*Work request*.
All of the data needs to be repeated exactly.

*Data provided*.
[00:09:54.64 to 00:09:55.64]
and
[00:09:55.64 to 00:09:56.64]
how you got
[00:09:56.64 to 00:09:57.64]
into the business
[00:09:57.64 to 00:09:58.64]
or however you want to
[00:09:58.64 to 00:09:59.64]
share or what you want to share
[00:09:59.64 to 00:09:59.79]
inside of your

*Result of the task*.
[00:09:54.64 to 00:09:55.64]
and
[00:09:55.64 to 00:09:56.64]
how you got
[00:09:56.64 to 00:09:57.64]
into the business
[00:09:57.64 to 00:09:58.64]
or however you want to
[00:09:58.64 to 00:09:59.64]
share or what you want to share
[00:09:59.64 to 00:09:59.79]
inside of your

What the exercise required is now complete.